За бетонным забором сереет кирпичное спиралеобразное строение, напоминающее Вавилонскую башню. Если учесть, что, по слухам, строится финансовое учреждение для помощи физическим лицам, то метафора архитектора выглядит вполне убедительно.
Что меня немного смущает – это возможность застать в убежище бездомных людей. Не говорю “бомжей”, потому что называть обездоленных людей с помощью аббревиатуры скверно. От этого душа гниёт. Правда, есть надежда, что в такой мороз туда вряд ли кто-нибудь сунется. Я не мизантроп, но раз я никому не нужен, даже мажору Смайлу, который до последнего времени зависел от меня больше, чем от своего айфона, то уж лучше остаться одному. Ведь сегодня у меня – хех! – необычный день, аж праздник какой-то.

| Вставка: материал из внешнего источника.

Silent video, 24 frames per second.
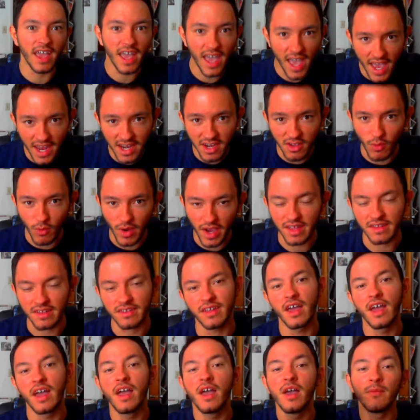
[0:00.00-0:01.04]

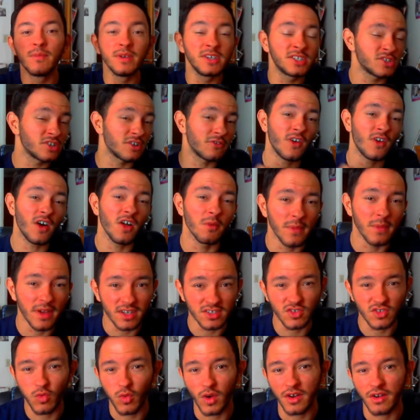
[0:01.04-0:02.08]
anyways, be sure to follow me
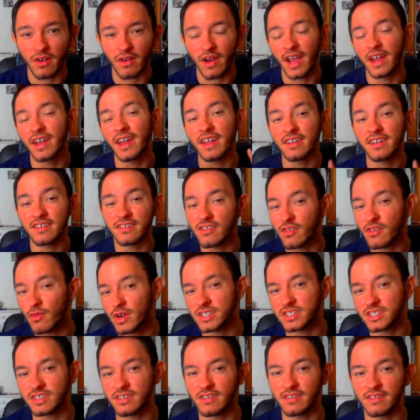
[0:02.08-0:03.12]
on Twitter and answer the
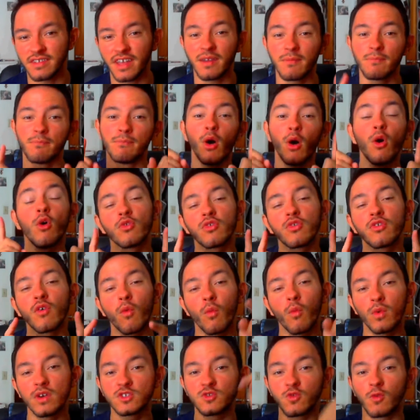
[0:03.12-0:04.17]
question of the day, both
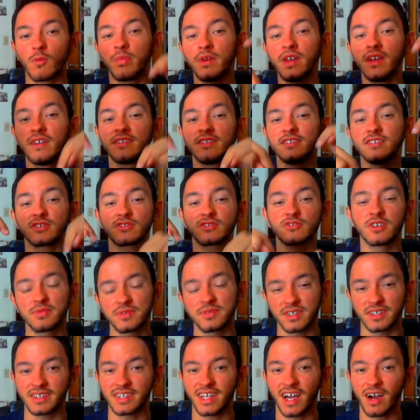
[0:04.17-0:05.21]
which will be in the
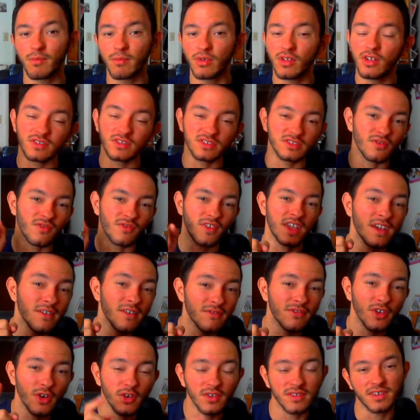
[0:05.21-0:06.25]
description down below, so
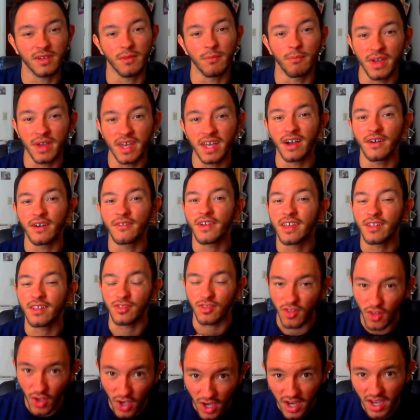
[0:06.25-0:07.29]
give those a bit of
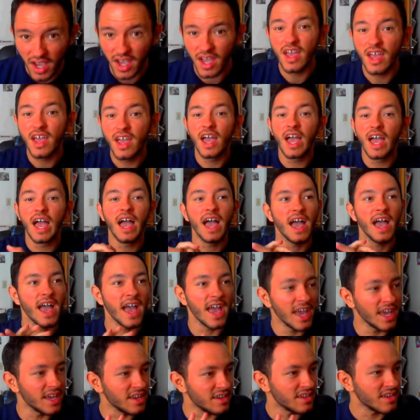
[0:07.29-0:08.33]
a look.
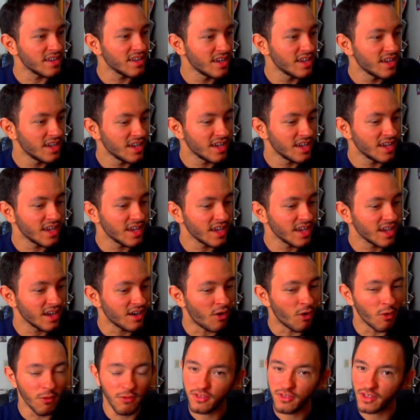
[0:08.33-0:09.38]
And
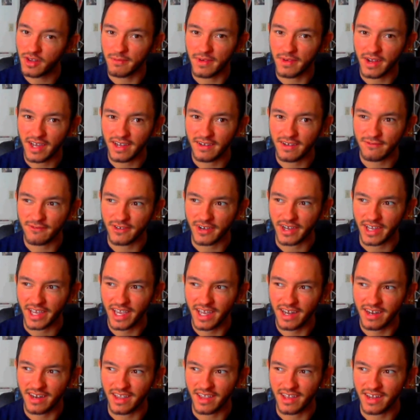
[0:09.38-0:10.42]
hopefully I'm not
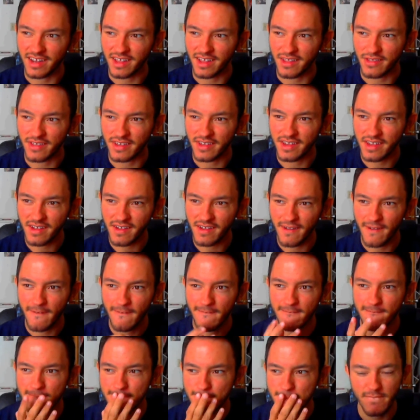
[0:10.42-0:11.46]
forgetting anything.
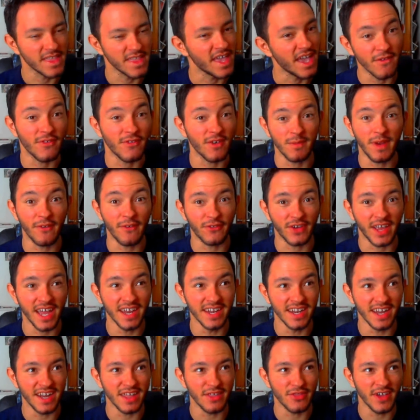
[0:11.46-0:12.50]
If I'm not
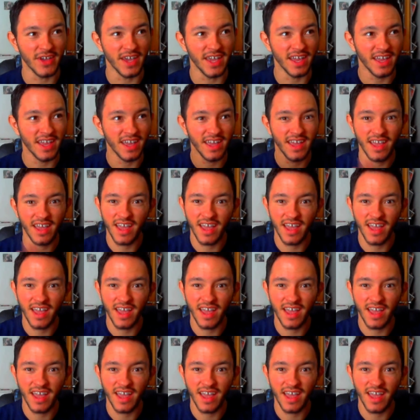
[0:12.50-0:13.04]
forgetting anything,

Лезу в оконный проём “башни”. Внутри будущего офиса валяются пивные бутылки, газеты с характерными пятнами, битый кирпич. Сооружаю сиденье из досок, стелю сверху картон. Вроде замуровался. Достаю из пакета хлеб, горчицу в пластиковой упаковке, шкалик. Кладу продукты на относительно чистый картон. Минуту просто сижу, без движений, смотрю в серый квадрат окна: снег идёт, снежок… Тихо так идёт, над тополями.
Делаю первый глоток – сахарный такой, жгучий. Не закусываю, жду, пока водка согреет живот (живот – значит “жизнь”), а от живота согреются руки, ноги, глаза, ногти, волосы на голове, а там и душа. И в этот чудесный момент слышу – музыка. Красивая такая музыка, старинная, и понимаю, что это Иван Севастьяныч, родной. Узнаю – концерт для двух скрипок с оркестром ре минор. И музыка эта словно бы из меня самого прорастает, из самого живота, и делается так хорошо на сердце, сладко. И тополя, словно ракеты какие, отрываются от земли и летят, летят… А рука, подлая, лезет в карман. Ну кто там ещё? А-а, мажорище, ну, здравствуй.
– Привет, Никита, звонил?
– Я-то? Звонил, ага, – говорю просто, без обиды; в голове ещё звучит музыка.
– Я сегодня на бизнес-тренинге весь день. Телефон в отключке. Мастер тут классный из Москвы приехал. Так что сегодня вряд ли куда…
– Понятно… Ты ж себя музыке хотел посвятить, гитару дорогущую купил. На кой тебе эти тренинги? Пошли бухать!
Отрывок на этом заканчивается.